Exercise directions —
The copy must run from the line containing "[413.08-414.08s]" through the final line of the records, both included, exactly as written. It should contain no pictures.

Records for the task —
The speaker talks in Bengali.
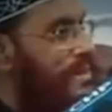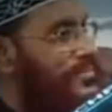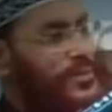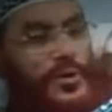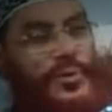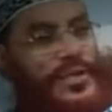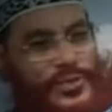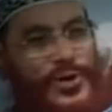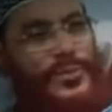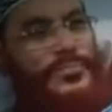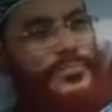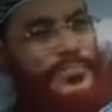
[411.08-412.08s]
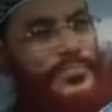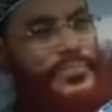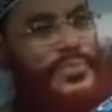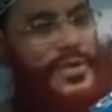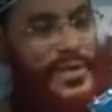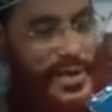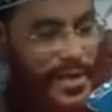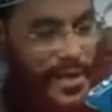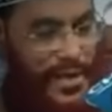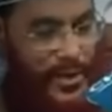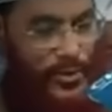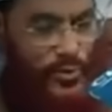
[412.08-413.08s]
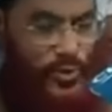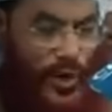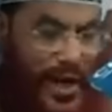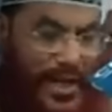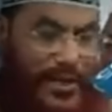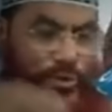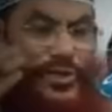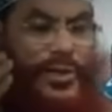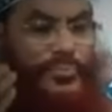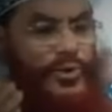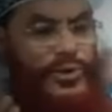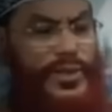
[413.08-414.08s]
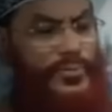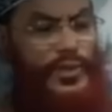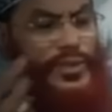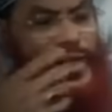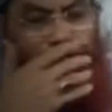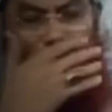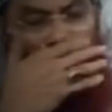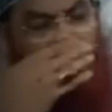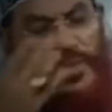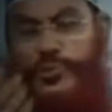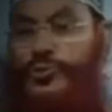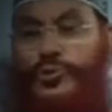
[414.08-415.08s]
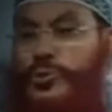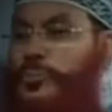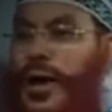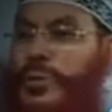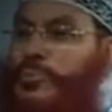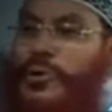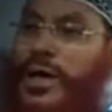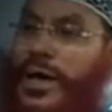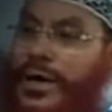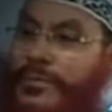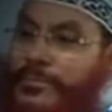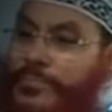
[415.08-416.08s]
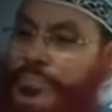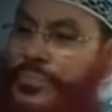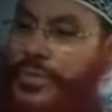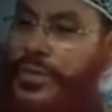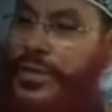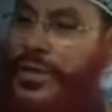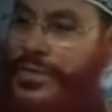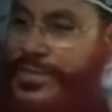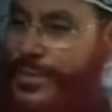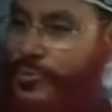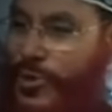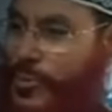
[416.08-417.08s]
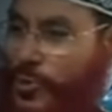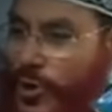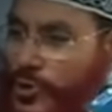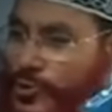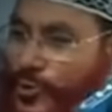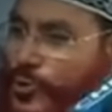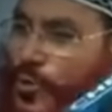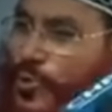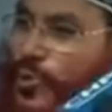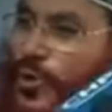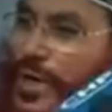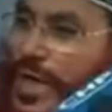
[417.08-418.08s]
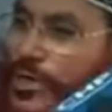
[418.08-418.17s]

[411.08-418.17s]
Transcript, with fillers: প্রিয় ভাই সব কোরআনের কথা বলতে বলতে আমি তো শেষ করতে পারবো না জীবনে বয়স তো কম হলো না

Output for this task —
[413.08-414.08s]
[414.08-415.08s]
[415.08-416.08s]
[416.08-417.08s]
[417.08-418.08s]
[418.08-418.17s]

[411.08-418.17s]
Transcript, with fillers: প্রিয় ভাই সব কোরআনের কথা বলতে বলতে আমি তো শেষ করতে পারবো না জীবনে বয়স তো কম হলো না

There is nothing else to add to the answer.